### WHAT TO DO:
As you write out the lines from the one containing "[2:03.47-2:04.47]" through the last line of the records, keep them exact and leave out pictures.

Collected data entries
--- START ---
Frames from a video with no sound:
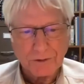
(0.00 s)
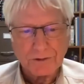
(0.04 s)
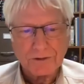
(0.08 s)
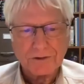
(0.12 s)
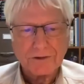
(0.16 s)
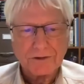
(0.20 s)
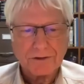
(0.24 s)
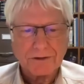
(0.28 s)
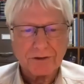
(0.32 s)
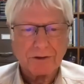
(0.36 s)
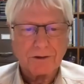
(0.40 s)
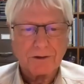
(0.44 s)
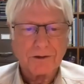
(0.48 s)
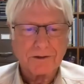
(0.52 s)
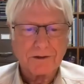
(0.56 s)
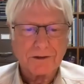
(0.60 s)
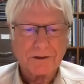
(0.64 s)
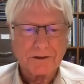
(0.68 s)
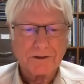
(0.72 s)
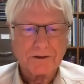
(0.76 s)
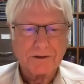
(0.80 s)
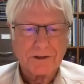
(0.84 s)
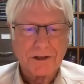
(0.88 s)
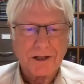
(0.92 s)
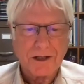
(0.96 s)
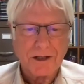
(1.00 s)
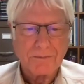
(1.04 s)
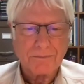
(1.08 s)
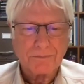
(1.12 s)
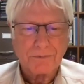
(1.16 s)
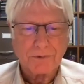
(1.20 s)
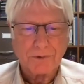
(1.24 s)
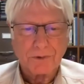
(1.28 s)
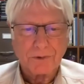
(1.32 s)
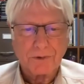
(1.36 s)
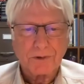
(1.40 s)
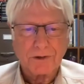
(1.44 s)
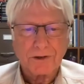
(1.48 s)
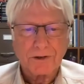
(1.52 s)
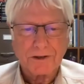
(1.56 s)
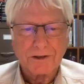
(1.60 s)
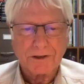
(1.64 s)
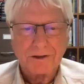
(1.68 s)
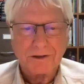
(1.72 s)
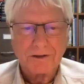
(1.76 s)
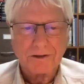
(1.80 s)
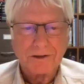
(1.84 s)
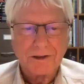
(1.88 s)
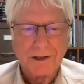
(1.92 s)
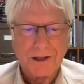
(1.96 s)
it's still in good shape or
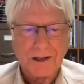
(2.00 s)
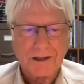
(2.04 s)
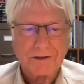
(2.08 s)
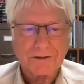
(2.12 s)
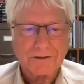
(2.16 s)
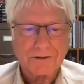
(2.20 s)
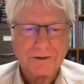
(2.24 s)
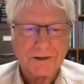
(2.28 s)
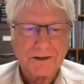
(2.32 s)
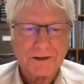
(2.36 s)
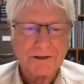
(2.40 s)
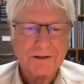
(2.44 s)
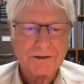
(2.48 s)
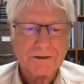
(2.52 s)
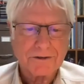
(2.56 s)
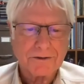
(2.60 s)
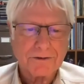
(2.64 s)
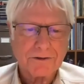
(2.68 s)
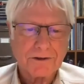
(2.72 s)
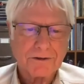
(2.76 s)
kill it kindly and in,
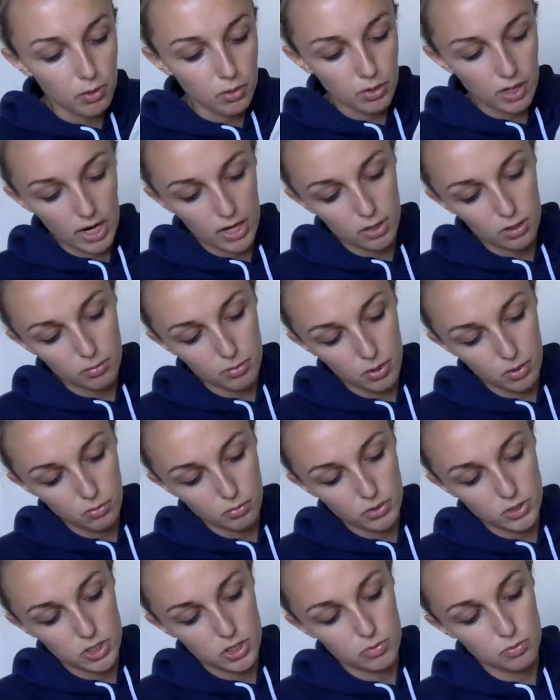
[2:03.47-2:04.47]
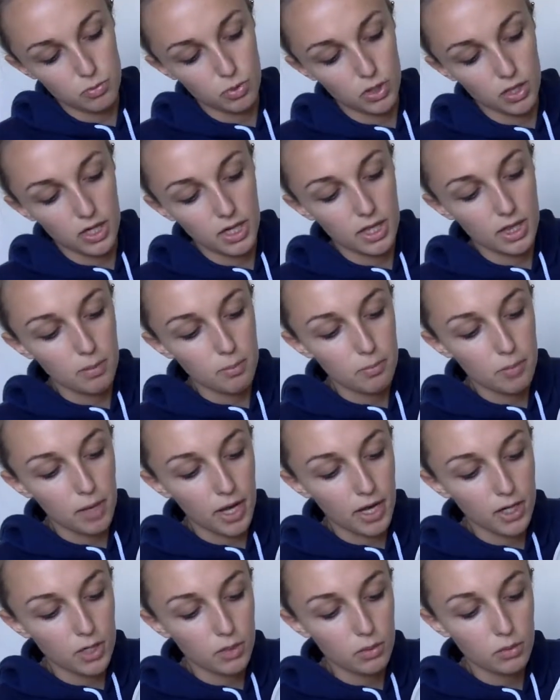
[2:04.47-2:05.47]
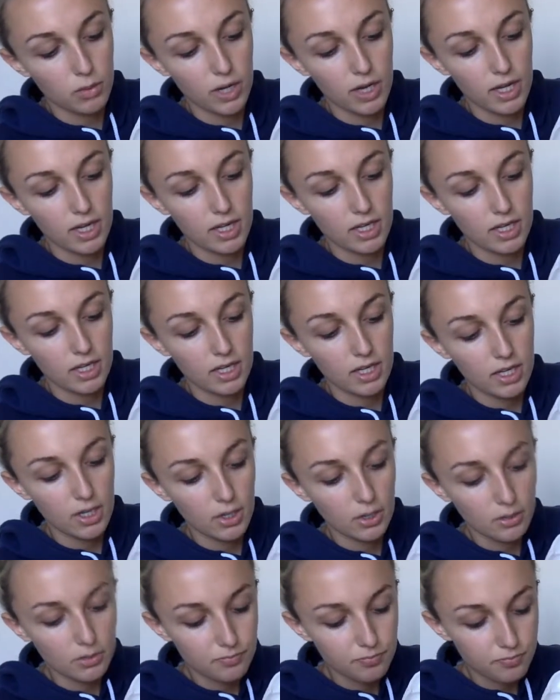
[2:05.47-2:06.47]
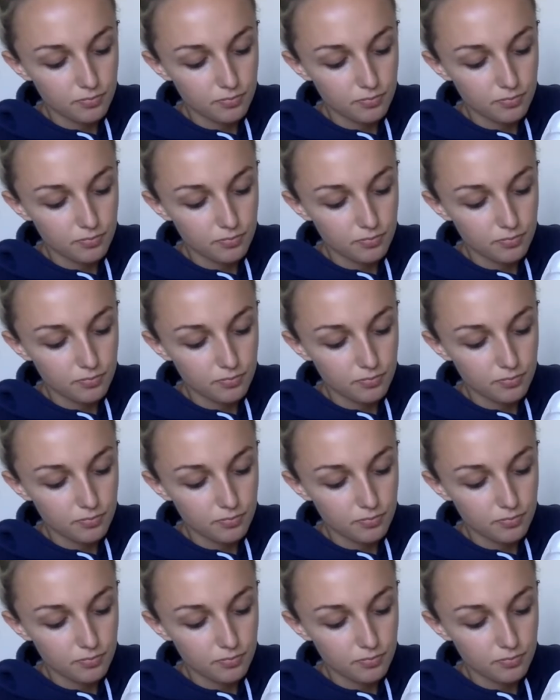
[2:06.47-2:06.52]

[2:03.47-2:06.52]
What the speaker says: parietal bone, which is more in the back right in here.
--- END ---
### OUTPUT OF THE TASK:
[2:03.47-2:04.47]
[2:04.47-2:05.47]
[2:05.47-2:06.47]
[2:06.47-2:06.52]

[2:03.47-2:06.52]
What the speaker says: parietal bone, which is more in the back right in here.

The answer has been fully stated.